The final option, LaNeve said, would be to eliminate the brand, something he says GM does not want to do. That may be partly because its contracts with its 211 dealers (who operate 425 stores) require payouts when a brand is terminated. GM paid more than $1 billion to kill Oldsmobile early this decade.

Another hurdle would be the unusual franchise agreement GM has with Saturn dealers.

With other brands, GM has unilateral decision-making power. But Saturn dealers have eight seats on a 16-member Franchise Operating Team and have a vote in major business moves, such as the decision this year to allow all GM dealers to sell certified pre-owned vehicles from all other GM brands.

That structure gives dealers such as Michael Greene, owner of Saturn of Whittier and Harris Buick Pontiac GMC, some reason for optimism. He lost his Oldsmobile franchise in 2001 when that brand was killed, but in exchange GM helped him acquire the Buick Pontiac GMC franchise.

“I don’t believe that Saturn will go away,” Greene said. “I doubt very seriously they will close a brand they have put this much time and money into.”

One of Saturn’s famously loyal customers is Chelsea Sexton of El Segundo, co-founder of Lightning Rod, which advocates alternative vehicles.

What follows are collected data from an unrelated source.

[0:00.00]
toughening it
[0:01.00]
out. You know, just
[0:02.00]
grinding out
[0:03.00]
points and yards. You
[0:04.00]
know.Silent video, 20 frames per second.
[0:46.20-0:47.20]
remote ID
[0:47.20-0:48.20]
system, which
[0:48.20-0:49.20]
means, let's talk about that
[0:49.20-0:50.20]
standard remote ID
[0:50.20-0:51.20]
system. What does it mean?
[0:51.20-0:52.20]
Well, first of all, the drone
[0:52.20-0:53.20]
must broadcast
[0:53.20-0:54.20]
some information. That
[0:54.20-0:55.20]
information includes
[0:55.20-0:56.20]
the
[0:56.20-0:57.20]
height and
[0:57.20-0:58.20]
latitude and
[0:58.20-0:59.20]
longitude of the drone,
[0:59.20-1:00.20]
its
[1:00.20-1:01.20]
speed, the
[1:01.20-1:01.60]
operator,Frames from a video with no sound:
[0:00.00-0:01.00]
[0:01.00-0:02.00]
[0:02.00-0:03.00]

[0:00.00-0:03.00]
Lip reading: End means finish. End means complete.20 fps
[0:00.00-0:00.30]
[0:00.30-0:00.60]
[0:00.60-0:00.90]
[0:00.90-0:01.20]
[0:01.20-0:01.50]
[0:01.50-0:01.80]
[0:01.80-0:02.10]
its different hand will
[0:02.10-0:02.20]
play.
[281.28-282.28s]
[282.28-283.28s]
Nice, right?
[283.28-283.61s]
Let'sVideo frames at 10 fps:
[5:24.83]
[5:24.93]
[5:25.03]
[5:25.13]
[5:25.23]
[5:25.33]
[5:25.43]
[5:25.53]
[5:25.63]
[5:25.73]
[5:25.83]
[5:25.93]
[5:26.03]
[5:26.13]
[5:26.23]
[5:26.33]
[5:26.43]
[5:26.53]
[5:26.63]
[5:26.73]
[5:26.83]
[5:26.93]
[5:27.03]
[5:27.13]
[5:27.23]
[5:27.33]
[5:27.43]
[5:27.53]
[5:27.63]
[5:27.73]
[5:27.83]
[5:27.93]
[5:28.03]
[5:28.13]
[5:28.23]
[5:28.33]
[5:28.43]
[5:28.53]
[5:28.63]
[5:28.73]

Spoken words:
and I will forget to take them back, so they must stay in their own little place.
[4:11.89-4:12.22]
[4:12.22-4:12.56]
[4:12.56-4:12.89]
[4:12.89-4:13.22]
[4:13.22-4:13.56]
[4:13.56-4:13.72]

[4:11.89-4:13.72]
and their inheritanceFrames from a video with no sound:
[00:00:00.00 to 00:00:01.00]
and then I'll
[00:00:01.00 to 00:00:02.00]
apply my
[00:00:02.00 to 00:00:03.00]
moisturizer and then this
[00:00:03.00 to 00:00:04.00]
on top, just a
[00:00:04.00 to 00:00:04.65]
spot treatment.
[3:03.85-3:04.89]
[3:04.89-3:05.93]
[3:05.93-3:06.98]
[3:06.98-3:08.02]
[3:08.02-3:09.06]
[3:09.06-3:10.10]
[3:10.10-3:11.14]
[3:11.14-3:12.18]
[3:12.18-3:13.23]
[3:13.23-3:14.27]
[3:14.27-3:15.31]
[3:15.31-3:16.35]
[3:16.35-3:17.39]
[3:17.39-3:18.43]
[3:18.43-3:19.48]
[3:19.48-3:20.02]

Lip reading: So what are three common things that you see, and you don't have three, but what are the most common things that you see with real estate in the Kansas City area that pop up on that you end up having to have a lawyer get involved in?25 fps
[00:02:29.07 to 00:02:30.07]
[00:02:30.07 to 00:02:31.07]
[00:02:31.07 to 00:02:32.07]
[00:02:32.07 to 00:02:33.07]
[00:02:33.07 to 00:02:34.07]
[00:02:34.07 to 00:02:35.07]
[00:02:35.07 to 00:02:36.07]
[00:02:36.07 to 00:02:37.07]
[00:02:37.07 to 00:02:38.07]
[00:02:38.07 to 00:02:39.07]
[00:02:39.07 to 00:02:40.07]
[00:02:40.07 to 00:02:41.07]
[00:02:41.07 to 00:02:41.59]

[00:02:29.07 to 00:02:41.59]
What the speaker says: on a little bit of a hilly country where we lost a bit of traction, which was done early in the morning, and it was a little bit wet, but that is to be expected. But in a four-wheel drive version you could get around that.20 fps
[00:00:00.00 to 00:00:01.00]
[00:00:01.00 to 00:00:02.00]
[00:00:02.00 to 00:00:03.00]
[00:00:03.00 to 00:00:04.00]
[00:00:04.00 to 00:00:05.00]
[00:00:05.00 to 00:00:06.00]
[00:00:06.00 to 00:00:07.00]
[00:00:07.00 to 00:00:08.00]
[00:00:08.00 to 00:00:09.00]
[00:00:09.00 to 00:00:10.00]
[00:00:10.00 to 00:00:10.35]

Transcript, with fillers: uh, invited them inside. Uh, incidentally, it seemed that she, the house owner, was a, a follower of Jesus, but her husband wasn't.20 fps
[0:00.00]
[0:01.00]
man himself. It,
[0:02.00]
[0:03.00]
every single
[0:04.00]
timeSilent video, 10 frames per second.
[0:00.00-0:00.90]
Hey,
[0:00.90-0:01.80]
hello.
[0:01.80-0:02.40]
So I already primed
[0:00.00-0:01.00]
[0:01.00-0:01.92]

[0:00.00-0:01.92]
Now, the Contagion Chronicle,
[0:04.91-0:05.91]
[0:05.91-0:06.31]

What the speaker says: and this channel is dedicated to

Sexton worked for Saturn in the early days, spending three years as a saleswoman starting in 1993 and staying on with the company in marketing, ultimately working in the development of GM’s first electric car before leaving in 2001.

Now she finds it hard to believe that the brand may go extinct.

“It was one of the only brands that GM has that tried new things and introduced new kinds of products,” said Sexton, who is driving her eighth Saturn. “To kill that off seems absurd.”